Benefits of Caffe Deep Learning Framework
It provides a complete set of packages for train, test, fine-tunes and deployment of model. It provides many examples of the above tasks. Previously, it was used for vision tasks but now it has been adopted for other deep learning applications like speech recognition, neural networks, robotics by its users. It can be run in cloud-based platforms with seamless platform switching.
- Modularity: Extension to new data, layers, and loss optimization functions are possible. It has reference examples that have layers and loss functions implemented.
- Speed: It can be used to process 60M images per day using NVIDIA CUDA K40 GPU. It is one of the fastest convnet implementations available in the market.
- Layering Architecture and Implementation: The definitions of the model are written using the Protocol Buffer Language in the form of configuration files. Network architecture uses the directed acyclic graph approach. When the model is instantiated, it reserves exact memory as per the model requirement. Switching from a CPU based environment to a GPU environment requires a single function call.
- Test Coverage: Every module in it is tested and its open-source project does not allow any module commit without the corresponding tests thus allowing rapid improvements and codebase refactoring. Thus, this increases the maintainability of it, relatively free of bugs/defects.
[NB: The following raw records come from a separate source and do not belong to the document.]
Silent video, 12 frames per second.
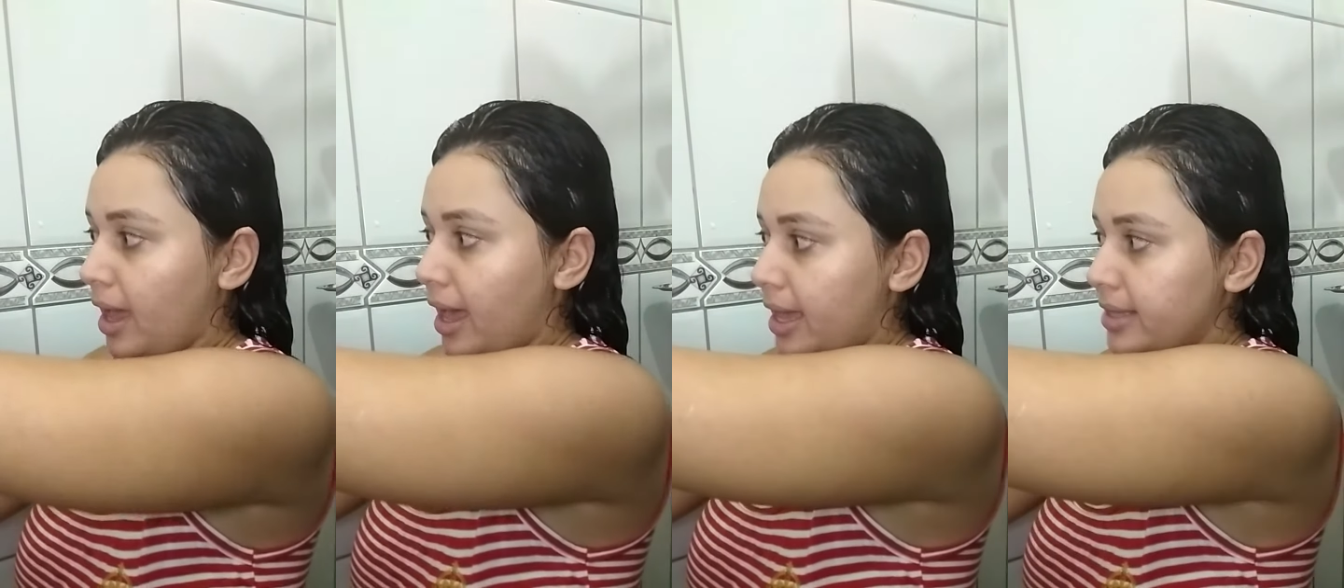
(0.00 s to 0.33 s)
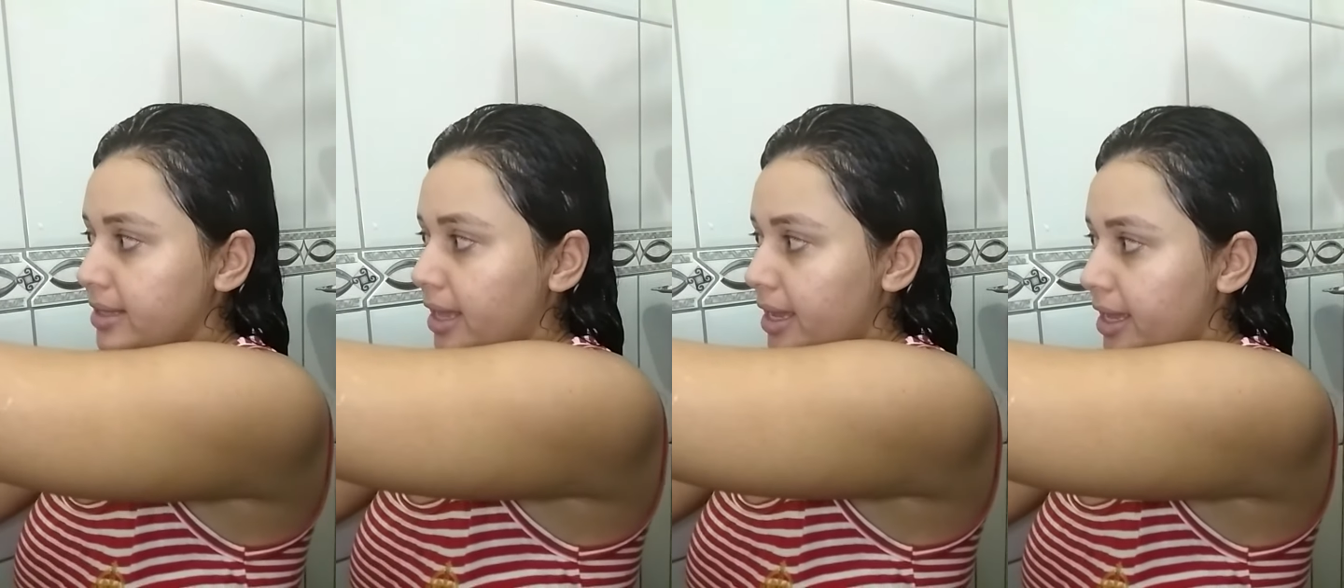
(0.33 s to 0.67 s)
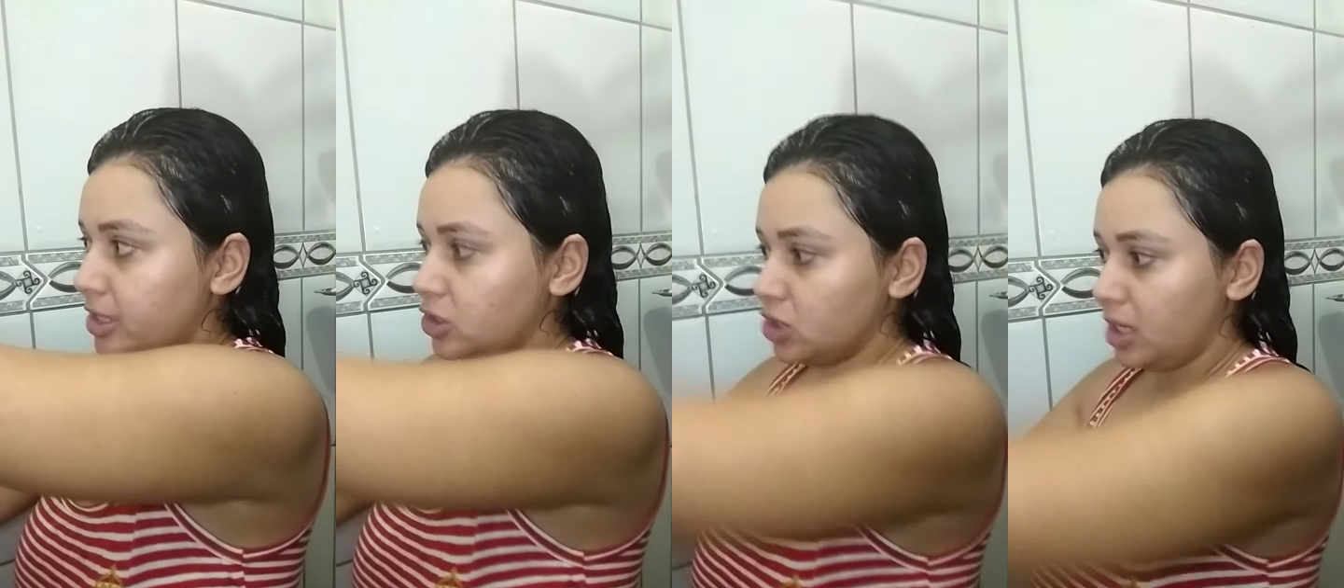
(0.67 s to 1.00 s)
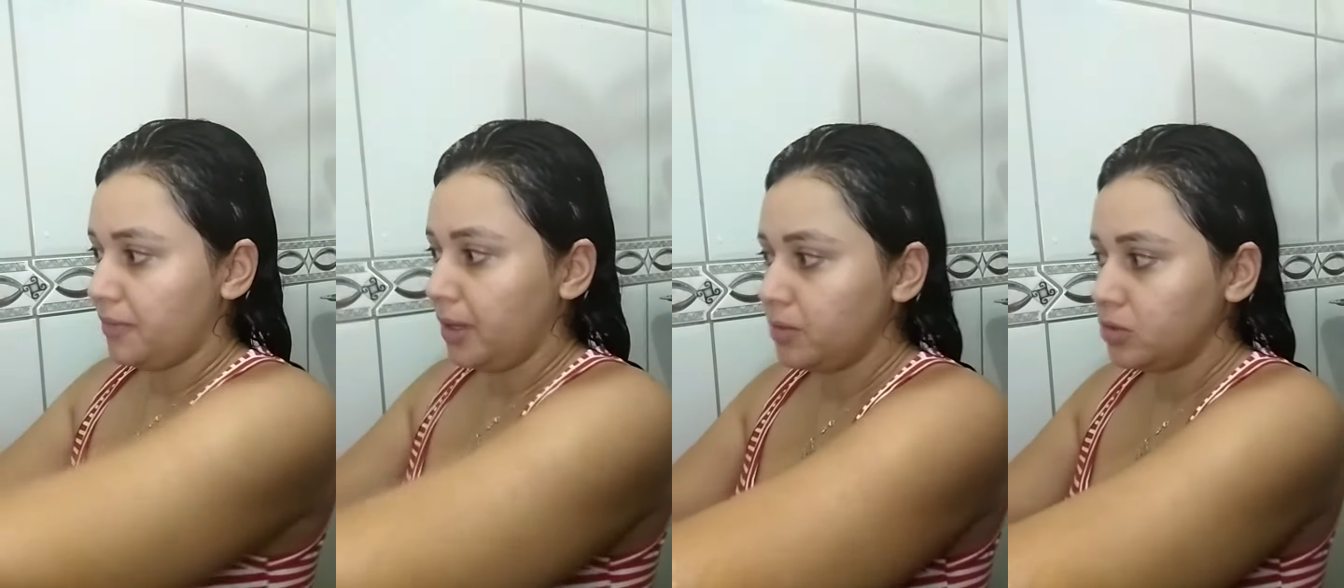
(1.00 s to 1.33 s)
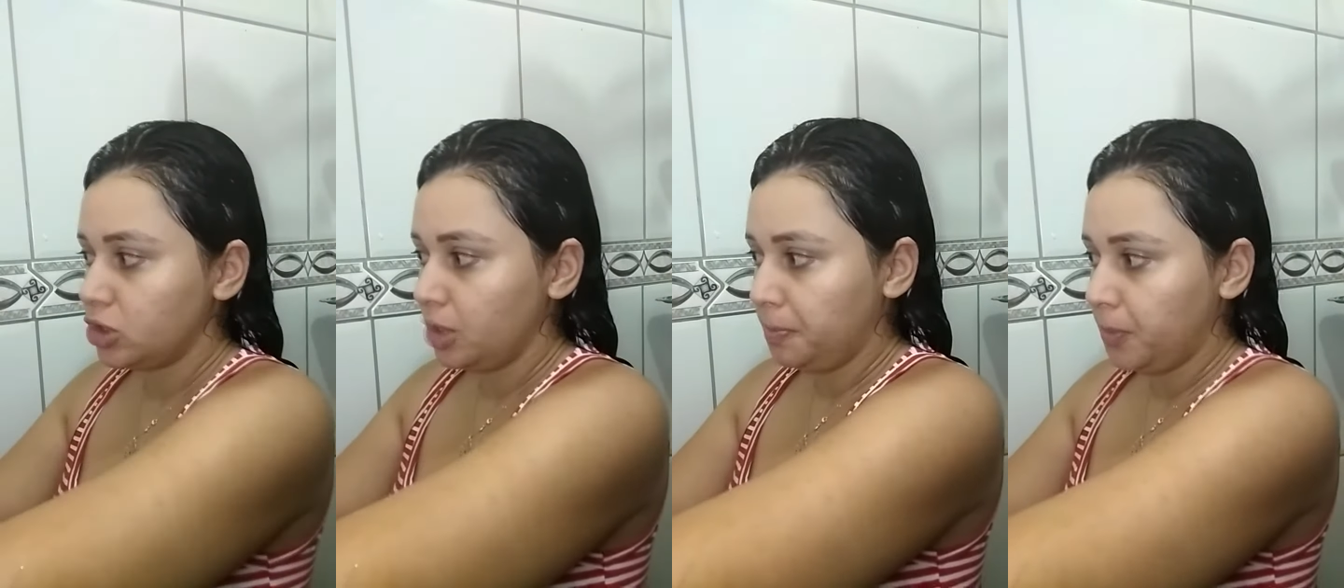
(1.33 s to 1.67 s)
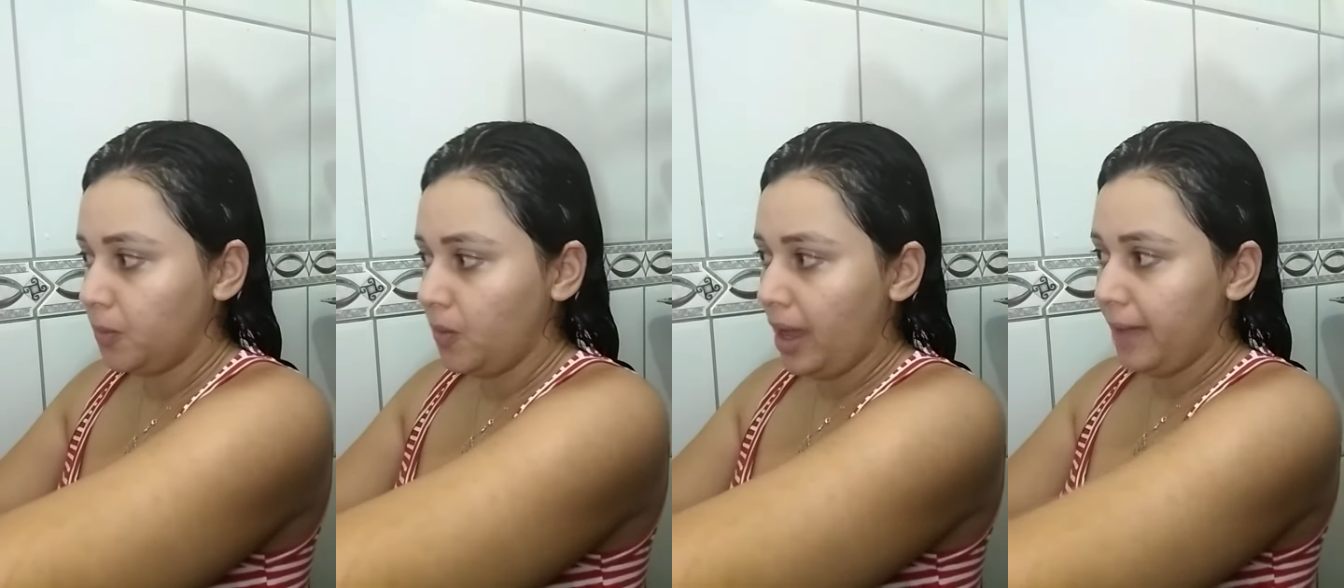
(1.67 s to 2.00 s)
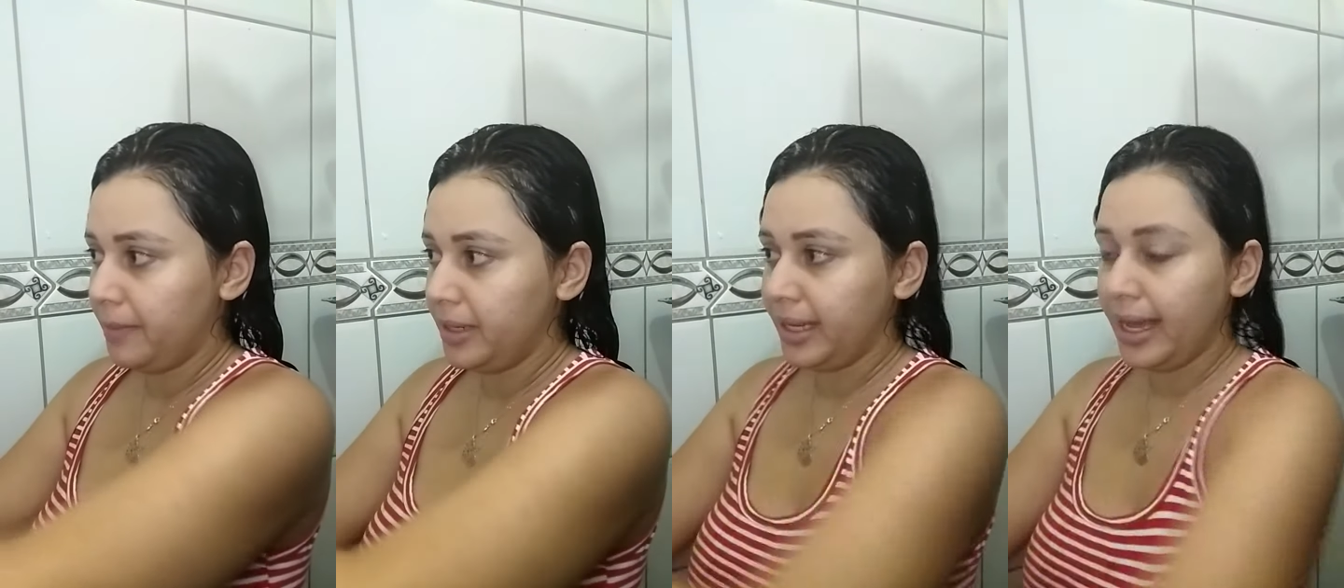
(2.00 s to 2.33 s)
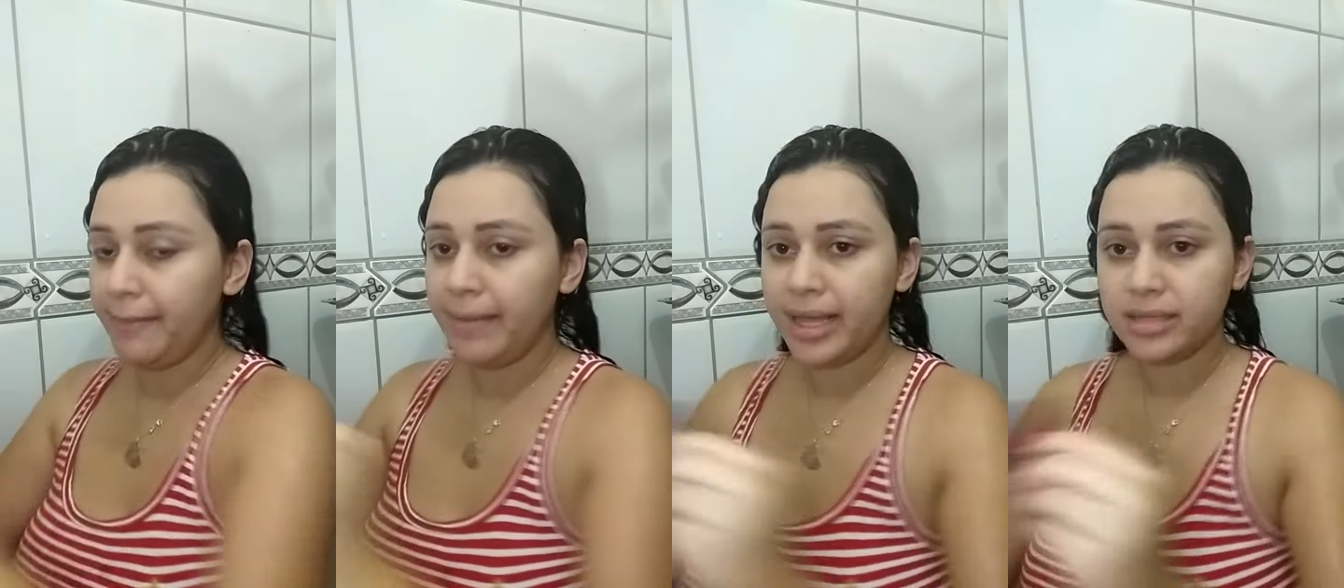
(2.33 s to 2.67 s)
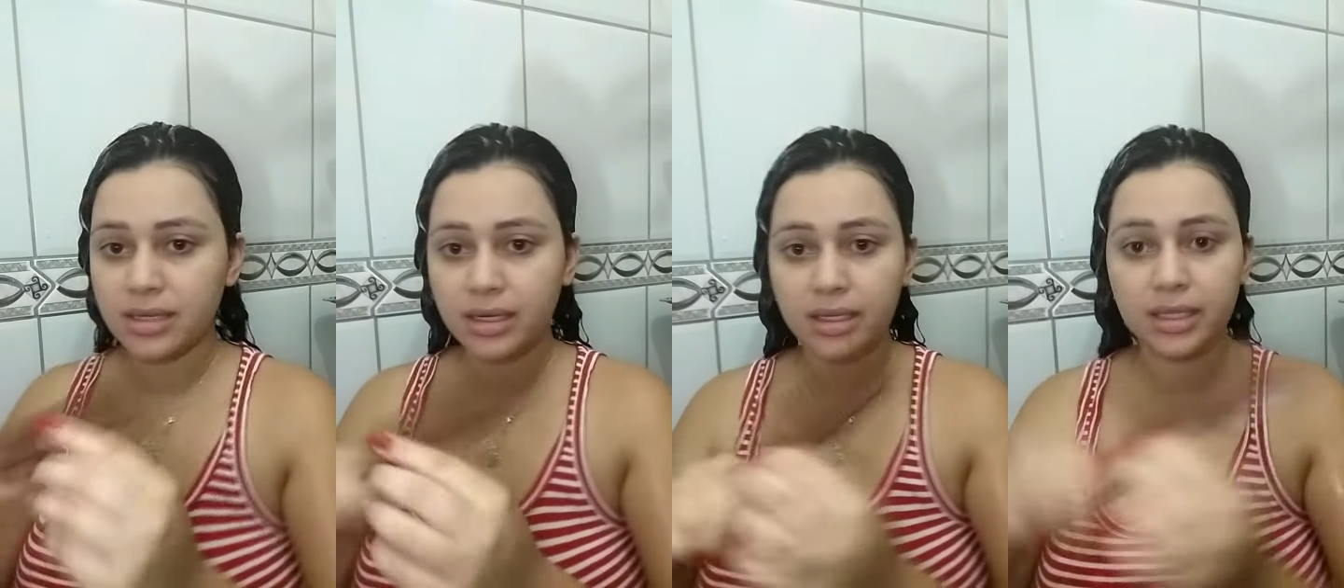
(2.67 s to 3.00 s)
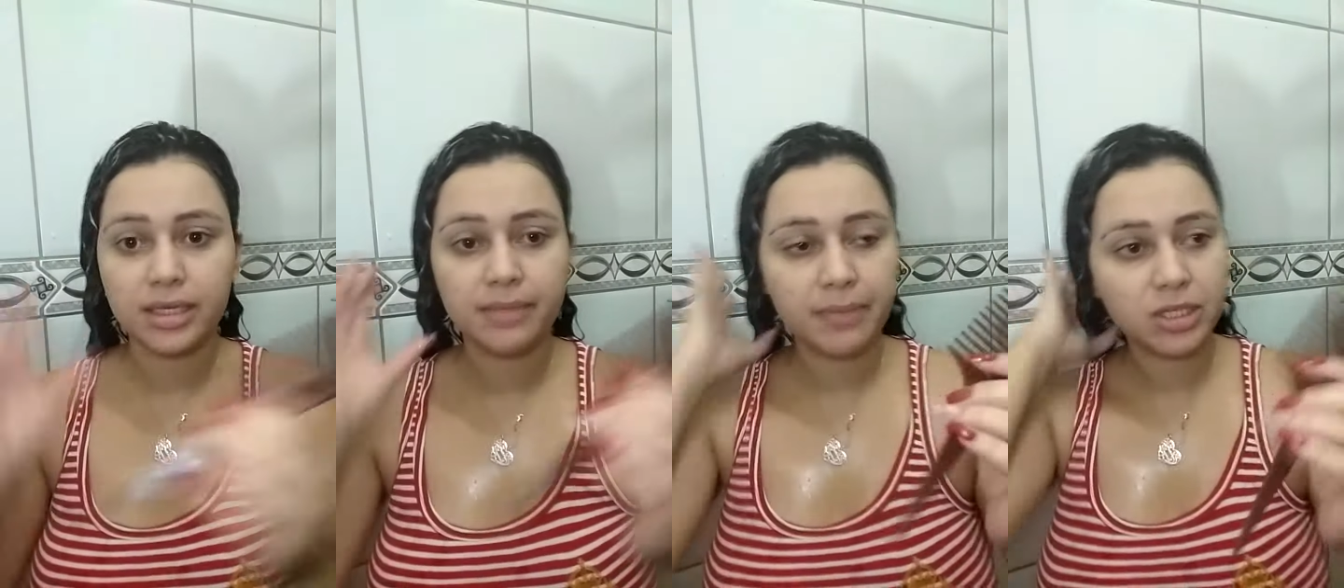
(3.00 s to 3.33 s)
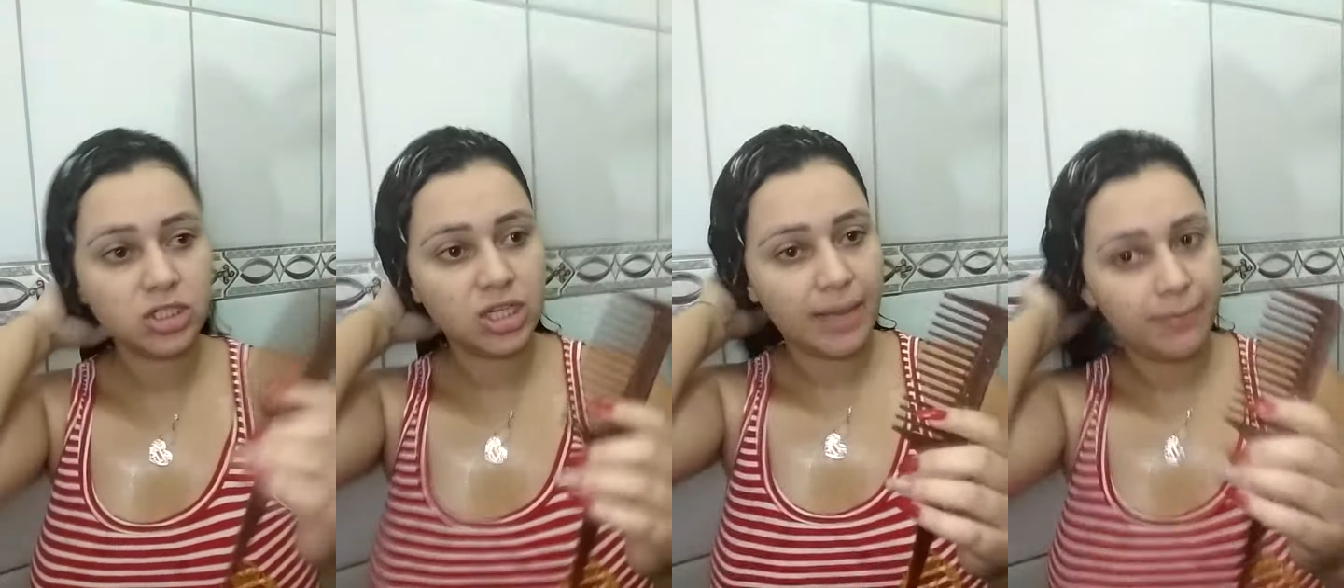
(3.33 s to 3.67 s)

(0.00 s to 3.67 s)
A ideia é a gente lavar com shampoo, aplicar a máscara e pentear,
- Python and MATLAB Support in Layering: Provides an interface and ease of usage with the existing research framework used by the scientific institutions. Both languages can be used for network construction and input classification. Python in Layering also allows the usage of the solver module for developing new training techniques and easy usage.
- Previously Trained Models Used as Reference: It provides reference models for research and scientific projects like the landmark ImageNet trained models etc. Thus, it provides a common software component that can be extended for quick progress in developing model architectures for real-world applications.
It is different from the other contemporary CNN frameworks in the following:
- The implementation is mostly C++ based so it is easily integrable into the existing C++ systems and industry common interfaces. Also, the CPU mode removes the barrier for the need of a specialized hardware platform for model deployment and experiments once the model is trained.
- The Reference models are provided off-the-shelve for quick experimentation with state of art results. Thus, it reduces the relearning costs.
Conclusion
Caffe Deep Learning Framework is continuously evolving as it is open-source and well documented. It’s Github repository has been forked by many developers. Thus, there are many significant changes been contributed back to it. Recently Caffe 2 has been developed which is integrated with the PyTorch deep learning GitHub repository.